Bechev Kristian, Yotova Nina I, Kostadinov Kostadin, Ilyov Ilko, Markov Daniel
Neurological Surgery, Universitetska Mnogoprofilna Bolnitsa za Aktivno Lechenie (UMBAL) Pulmed, Plovdiv, BGR.
Anatomy, Medical University of Plovdiv, Plovdiv, BGR.
Cureus. 2024 Aug 13;16(8):e66764. doi: 10.7759/cureus.66764. eCollection 2024 Aug.
Differential access to pathological sellar processes and adjacent regions is determined by the anatomic structures identified through diagnostic imaging. Both direct endonasal access (microscopic or endoscopic) and sublabial access utilize the sphenoid sinus (SS) as the primary surgical pathway. Critical factors include the pneumatization of the sinus, its intermediate septa, and the presence of a double wall, consisting of a connective tissue membrane along the dorsal wall of the SS. The present study aims to demonstrate the significance of the size and type of the SS based on MRI measurements. The type of SS, its pneumatization, and the proximity of adjacent brain structures are crucial for different surgical approaches to the SS and pituitary fossa. In neurosurgical practice, six main types of sinuses are recognized: sphenoid body type, lateral type, clival type, lesser wing type, anterior type, and combined type. Failure to consider these variations can lead to damage to the cavernous sinus, Meckel's cave, nerve structures in the middle cranial fossa, planum sphenoidale, suprasellar region, and vital brainstem structures located on the clivus. Randomly included MRI measurements were conducted on 112 patients from Pulmed University Hospital, Plovdiv, Bulgaria, categorized into two cohorts based on gender, with mean ages of 51 years for men and 47.8 years for women. The measurements, recorded in centimeters, were obtained using two imaging software programs, RadiAnt DICOM Viewer (Medixant, Poznan, Poland) and Weasis DICOM Viewer (Nicolas Roduit, https://github.com/nroduit/Weasis). No statistically significant differences were observed between the measurements produced by the two programs. Measurements of the SS were taken in two equal groups, using three different projections: axial, sagittal, and coronal.
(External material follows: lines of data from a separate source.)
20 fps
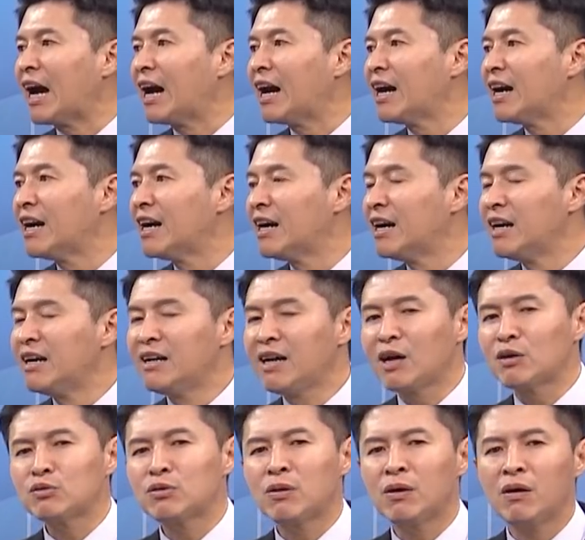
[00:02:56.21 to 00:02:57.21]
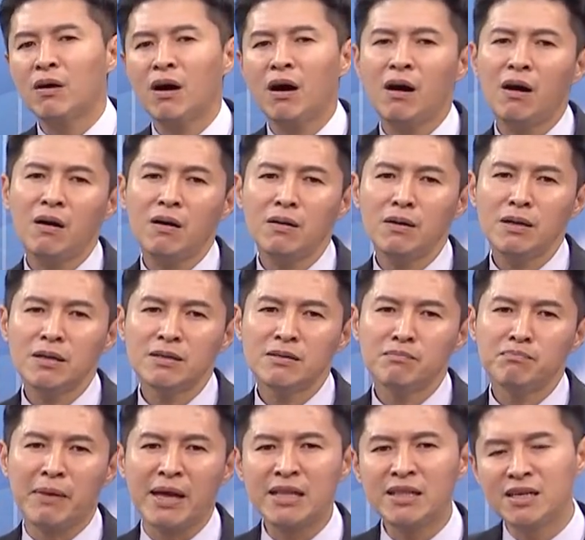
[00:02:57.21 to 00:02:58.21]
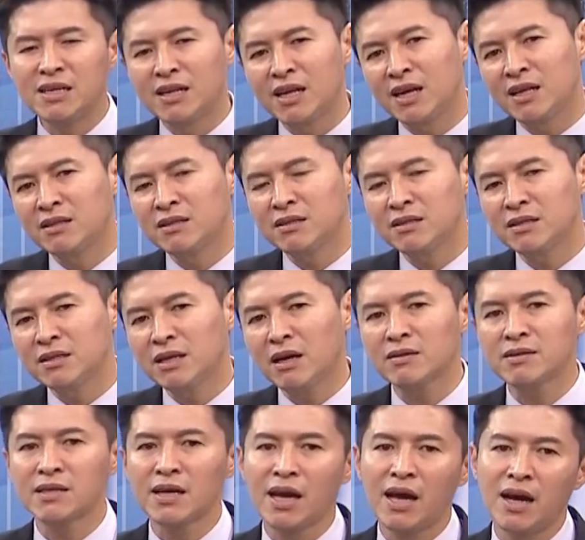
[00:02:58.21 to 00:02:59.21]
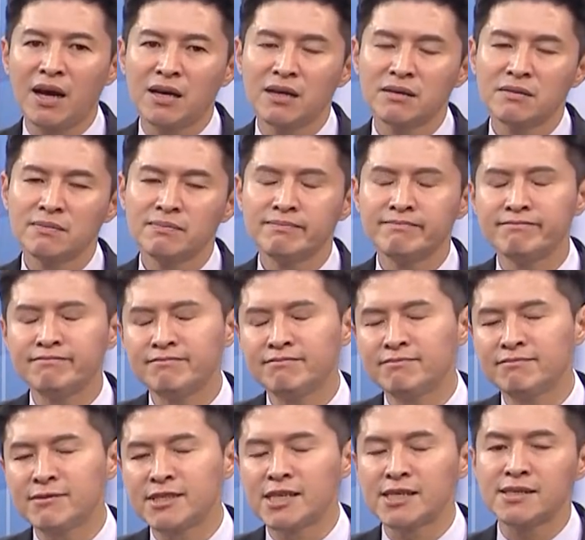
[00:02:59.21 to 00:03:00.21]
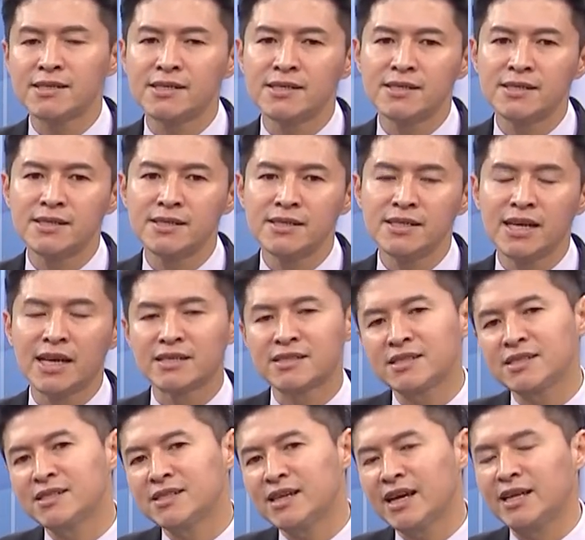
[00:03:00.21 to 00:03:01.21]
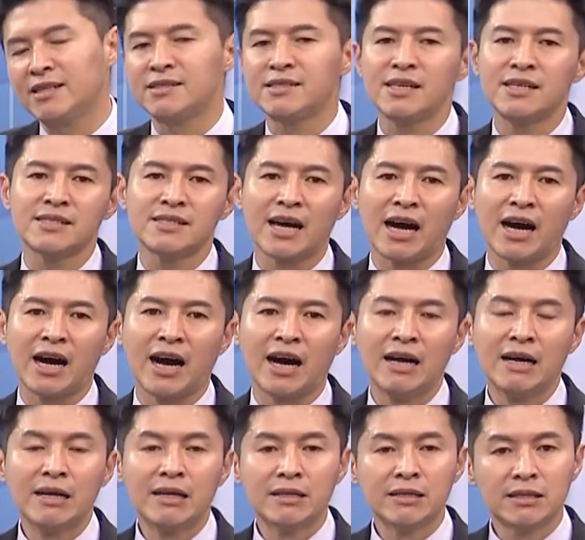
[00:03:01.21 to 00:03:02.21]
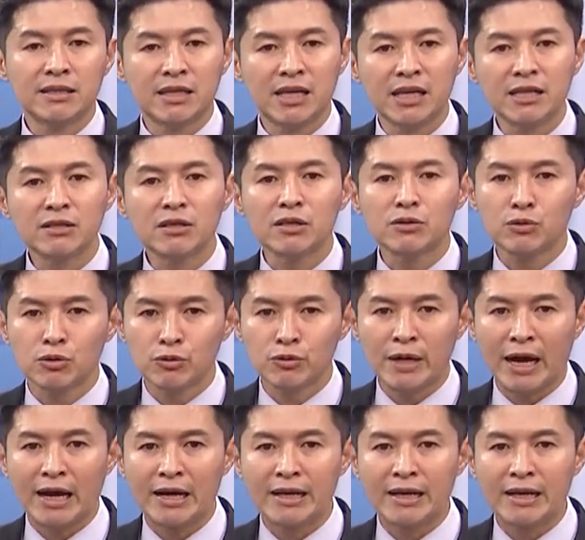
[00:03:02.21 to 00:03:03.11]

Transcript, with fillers: 啊，他说：“哦，媒体人要这样，嗯，其实也是很正常啊。” 听得出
The results for height, width, and depth showed average sizes of 2.73-3.04 cm in axial projections, 1.70-2.64 cm in sagittal projections, and 2.86-3.03 cm in coronal projections. The minor differences between axial and coronal measurements of the same parameters (height and width) are statistically acceptable and attributed to the varying angles of the MRI scans. These measurements are crucial for planning surgical access to the sellar and parasellar regions, determining the necessary bony resection of the posterior wall of the SS, and preventing complications from excessive bony trepanation.
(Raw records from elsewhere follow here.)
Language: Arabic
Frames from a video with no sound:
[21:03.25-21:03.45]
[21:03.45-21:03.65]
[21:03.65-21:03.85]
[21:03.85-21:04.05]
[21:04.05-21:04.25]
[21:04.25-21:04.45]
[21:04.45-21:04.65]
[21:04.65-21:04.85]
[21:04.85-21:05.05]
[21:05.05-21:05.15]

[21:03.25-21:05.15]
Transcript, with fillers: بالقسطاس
通过诊断成像所识别的解剖结构决定了对病理性蝶鞍过程及相邻区域的不同入路。直接经鼻入路(显微镜或内镜)和唇下入路均将蝶窦(SS)作为主要手术路径。关键因素包括蝶窦的气化、其中间隔以及由沿蝶窦后壁的结缔组织膜构成的双壁的存在。本研究旨在基于MRI测量结果证明蝶窦大小和类型的重要性。蝶窦的类型、其气化情况以及相邻脑结构的接近程度对于蝶窦和垂体窝的不同手术入路至关重要。在神经外科实践中,公认有六种主要的蝶窦类型:蝶骨体型、外侧型、斜坡型、小翼型、前型和混合型。未考虑这些变异可能导致海绵窦、梅克尔腔、中颅窝神经结构、蝶骨平台、鞍上区域以及位于斜坡上的重要脑干结构受损。对来自保加利亚普罗夫迪夫Pulmed大学医院的112例患者进行了随机纳入的MRI测量,根据性别分为两个队列,男性平均年龄为51岁,女性平均年龄为47.8岁。测量值以厘米记录,使用两个成像软件程序获得,即RadiAnt DICOM Viewer(Medixant,波兰波兹南)和Weasis DICOM Viewer(Nicolas Roduit,https://github.com/nroduit/Weasis)。两个程序产生的测量值之间未观察到统计学上的显著差异。使用三种不同投影对蝶窦进行测量,分为两个相等的组。高度、宽度和深度的测量结果显示,轴向投影的平均尺寸为2.73 - 3.04厘米,矢状投影为1.70 - 2.64厘米,冠状投影为2.86 - 3.03厘米。相同参数(高度和宽度)的轴向和冠状测量之间的微小差异在统计学上是可接受的,这归因于MRI扫描角度的不同。这些测量对于规划蝶鞍和鞍旁区域的手术入路、确定蝶窦后壁必要的骨质切除以及预防过度骨质钻孔引起的并发症至关重要。